1. Chapter 8

2. What is momentum?
Momentum can be defined as inertia in motion. Another way to think of it is to consider how hard it is to stop something that is moving.

3. What is the formula?
The formula is Momentum = mass x velocity or M=mv.
M = momentum
m = mass
v = velocity
The units are kg-m/s

4. Examples?
An example of momentum is seen when we consider a bike and a freight train moving at the same speed. Which one is harder to stop? Why?

5. What is impulse?
A change in momentum is brought about by applying a force for a certain time interval. We call this an impulse, thus Impulse = Force x time.

6. Impulse = change in momentum
Setting impulse equal to change in momentum gives us: Ft = mv
A large momentum can be achieved by applying a large force, applying a force over a long time or both.

7. How can collisions be safer?
To avoid being injured, we like to extend the time of contact when we encounter large momentums.

8. Why airbags?
Examples include using airbags, making cars with padded dashboards, bending our knees when we jump from large heights, etc.

9. Bouncing
Bouncing requires more impulse since an object must be quickly stopped and then it must be “thrown” back upward.

10. Bouncing hurts more
If an object falls and bounces off your head instead of breaking when it hits, it will hurt more.

11. Total momentum doesn’t change
The momentum of all closed systems remains the same even though individual parts may undergo a change.

12. Equal and opposite
An example is a rifle bullet system.
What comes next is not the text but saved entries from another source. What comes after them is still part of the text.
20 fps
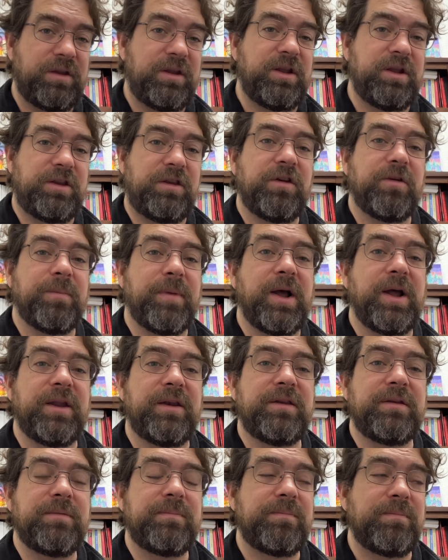in your
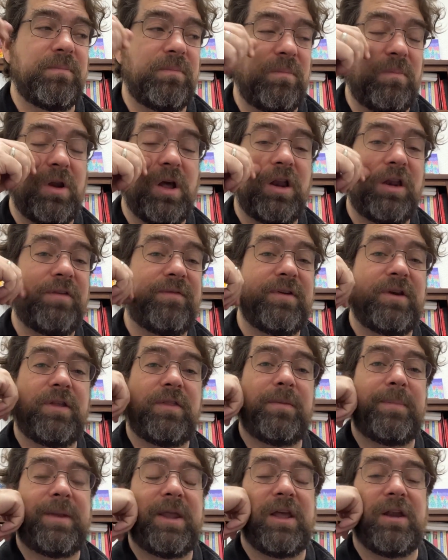mind, not even at
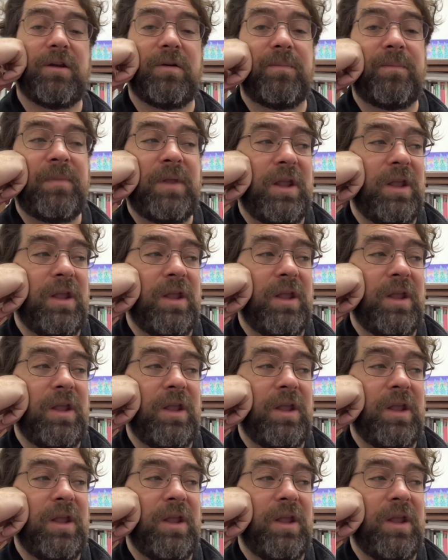the piano.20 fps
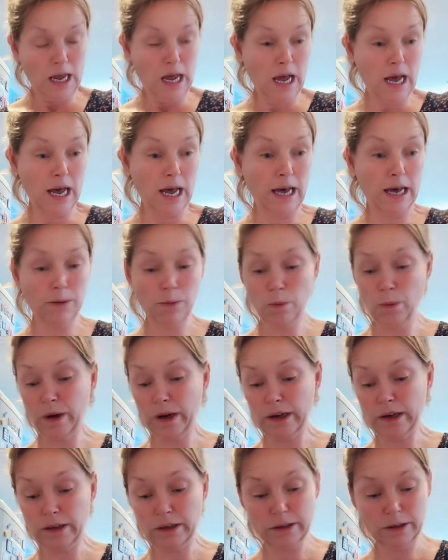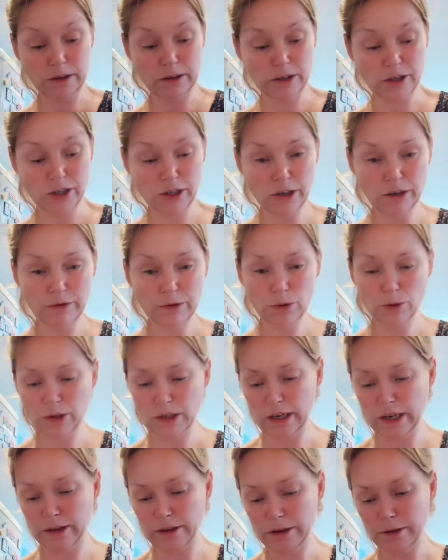And we're going to stir it all
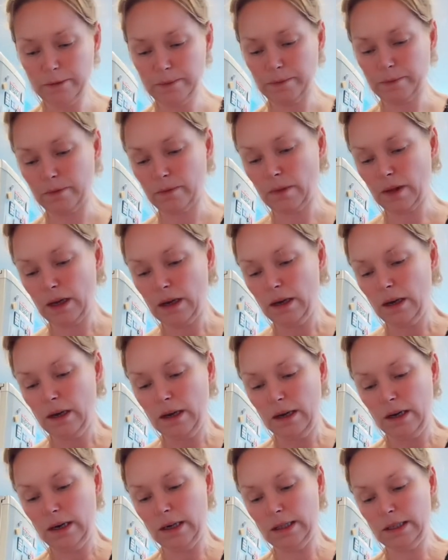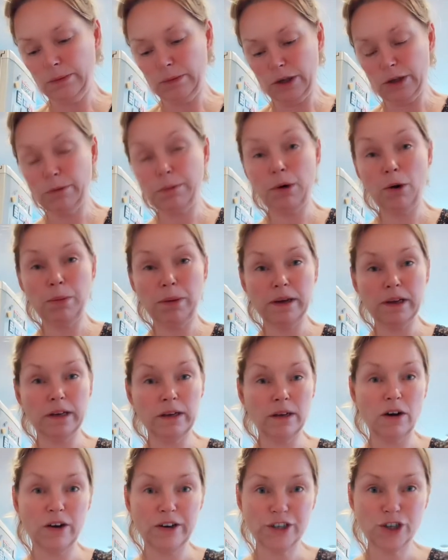together, and then we're going to pop it in
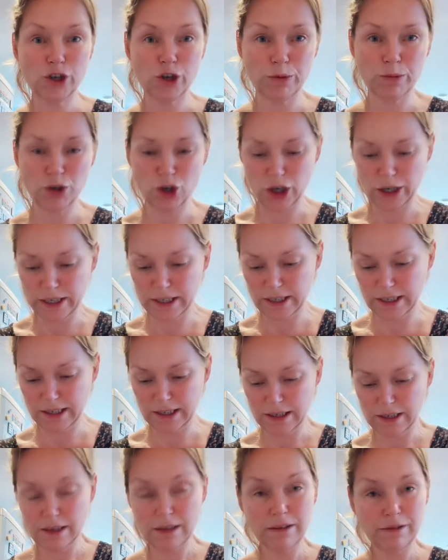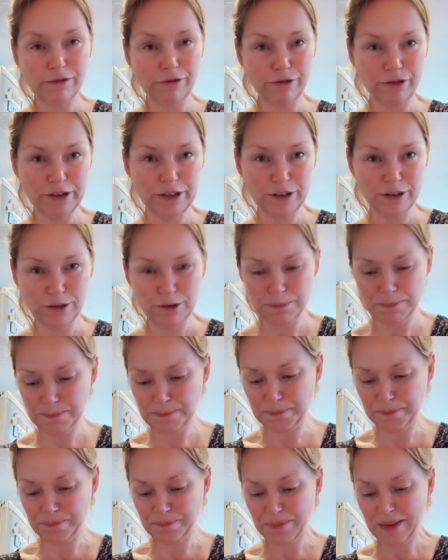ice cube trays, freeze them,
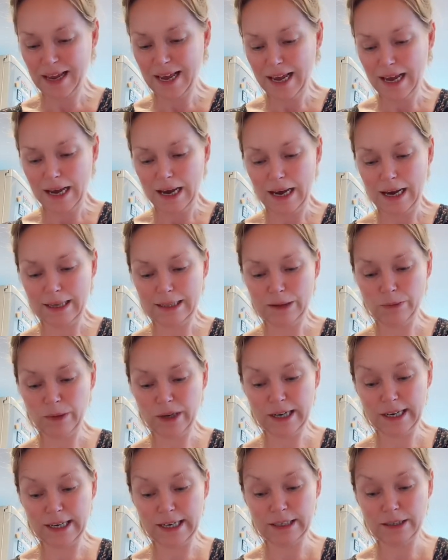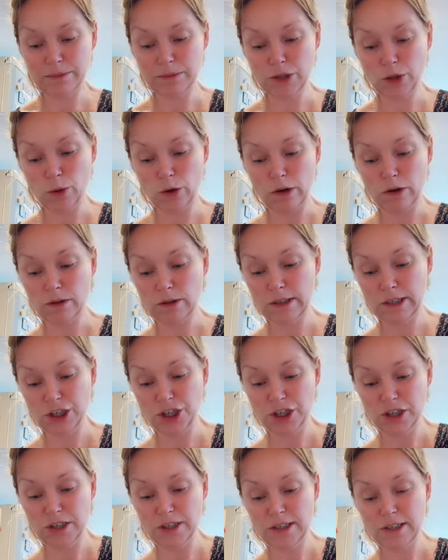and then we can add them to our
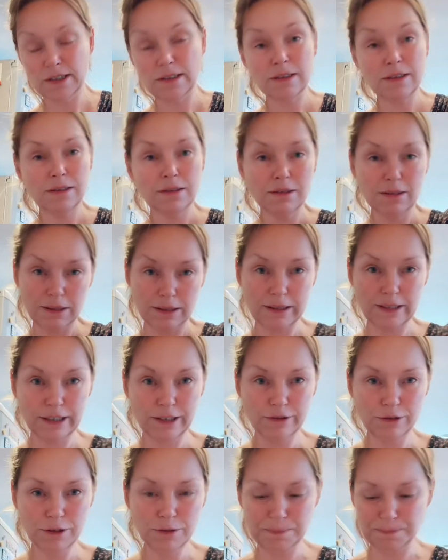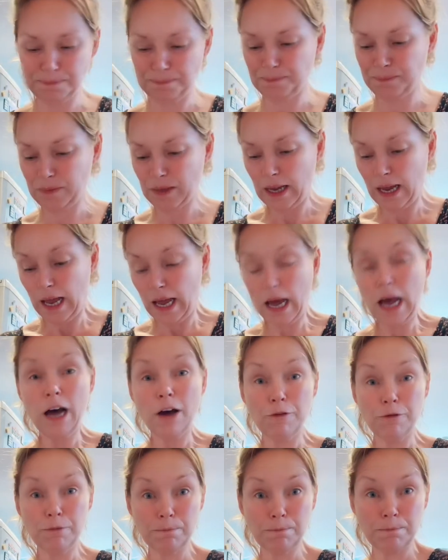dishes later on.
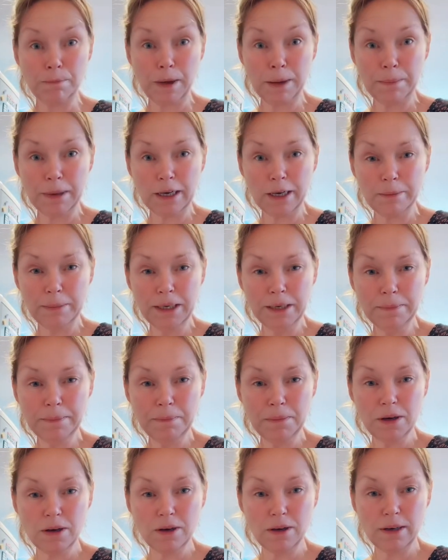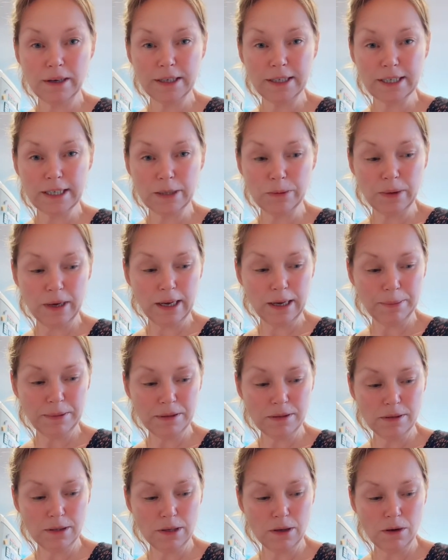Come back in a minute, I'll let you see what
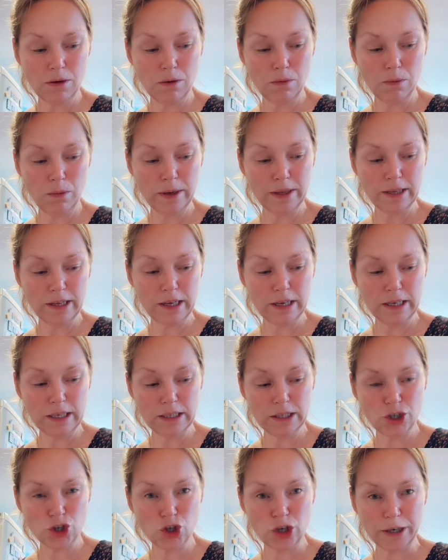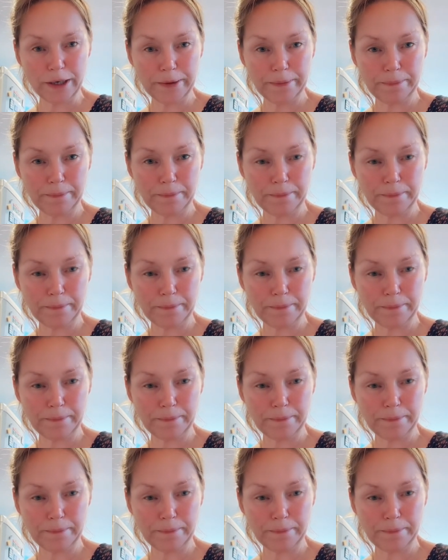happens when they're in the tray.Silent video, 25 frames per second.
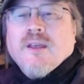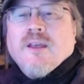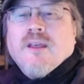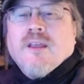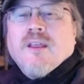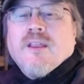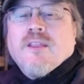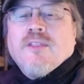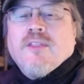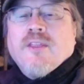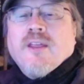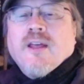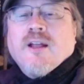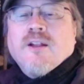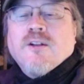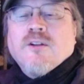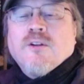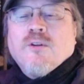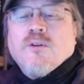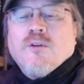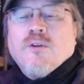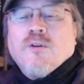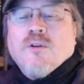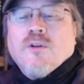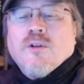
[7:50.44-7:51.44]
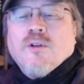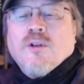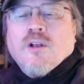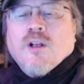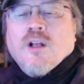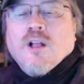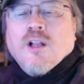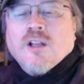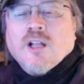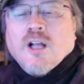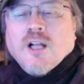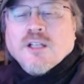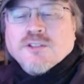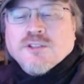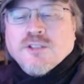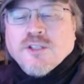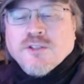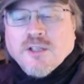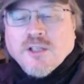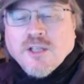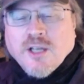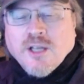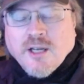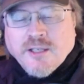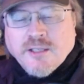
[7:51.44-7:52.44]
that a lot's on
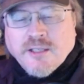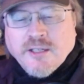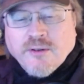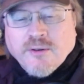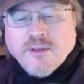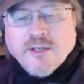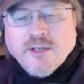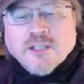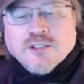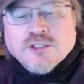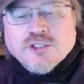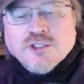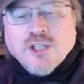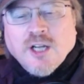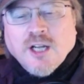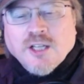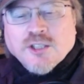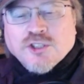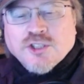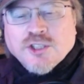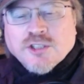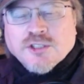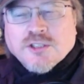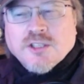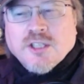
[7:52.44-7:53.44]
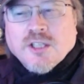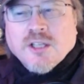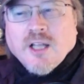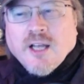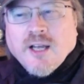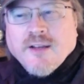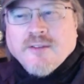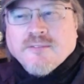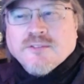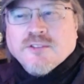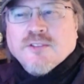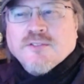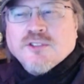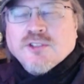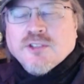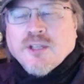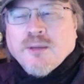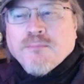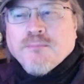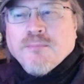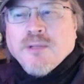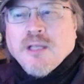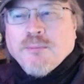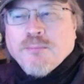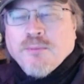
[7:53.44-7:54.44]
the line here, and it's not just the lives of
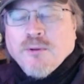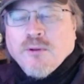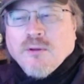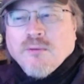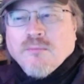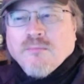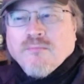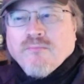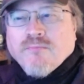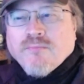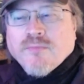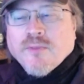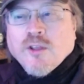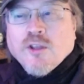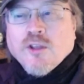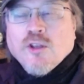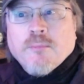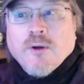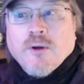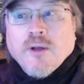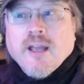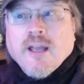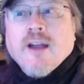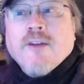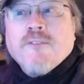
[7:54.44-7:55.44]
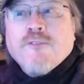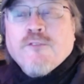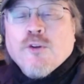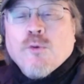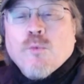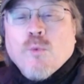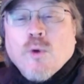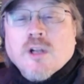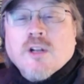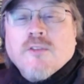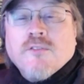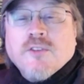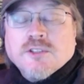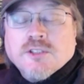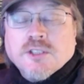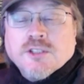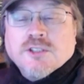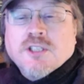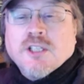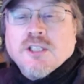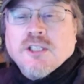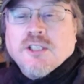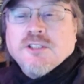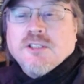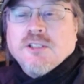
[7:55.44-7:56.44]
some people. You know, every one of us is
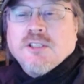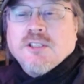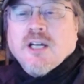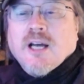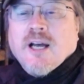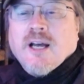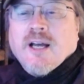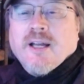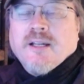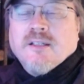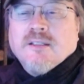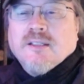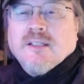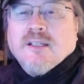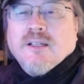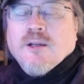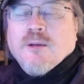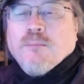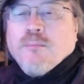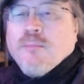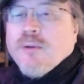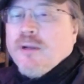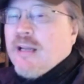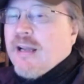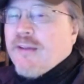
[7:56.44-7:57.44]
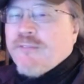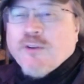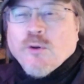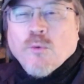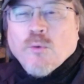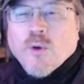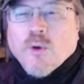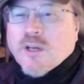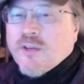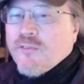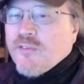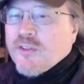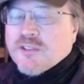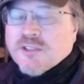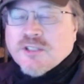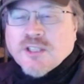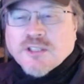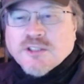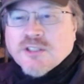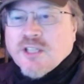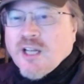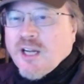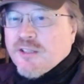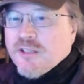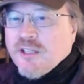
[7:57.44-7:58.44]
going to die, but every one of us
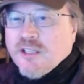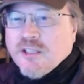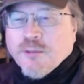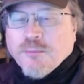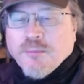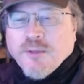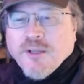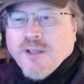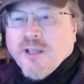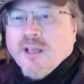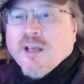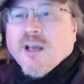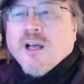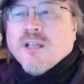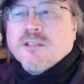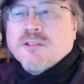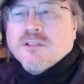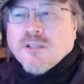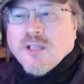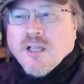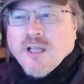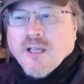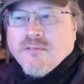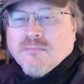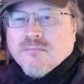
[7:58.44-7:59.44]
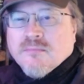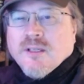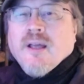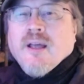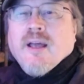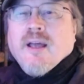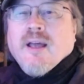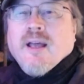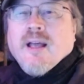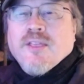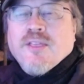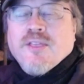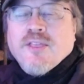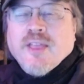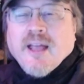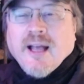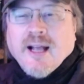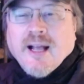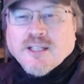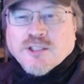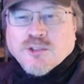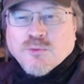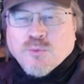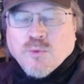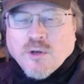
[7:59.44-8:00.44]
does not need to be a slave. And
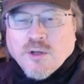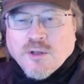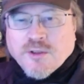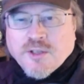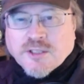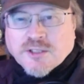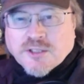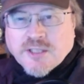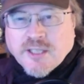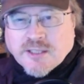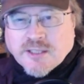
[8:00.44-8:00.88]
that's where this gets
The bullet undergoes a large change in momentum, but so does the gun and it is equal and opposite. This is recoil

13. Conservation of Momentum
The net momentum hasn’t changed and thus we say it has been conserved.
One of the central laws in physics is the Law of conservation of momentum.

14. Total momentum doesn’t change
In the absence of an external force the momentum of a system remains unchanged.

15. Momentum is conserved
When moving objects collide in the absence of external forces net momentum (before) = net momentum (after)

16. Elastic Collisions
When objects collide without being permanently deformed and without generating heat, the collision is said to be an elastic collision.
Colliding objects bounce perfectly in elastic collisions.

17. Inelastic Collisions
Whenever colliding objects become tangled or couple together, they are said to undergo an inelastic collision.

18. Types of collisions
Most collisions in the everyday world are inelastic. Even when billiard balls collide on a pool table, they don’t bounce off with the same impact as they had before impact.

19. But they do slow down. Why?
Heat and sound are generated when the billiard balls collide and “steal” some of the momentum, thus they eventually slow down.

20. Even fireworks? Yes even fireworks
Even the fragments that are produced by a firecracker follow the rules of vector addition. The vector sum after explosion equals that of before explosion.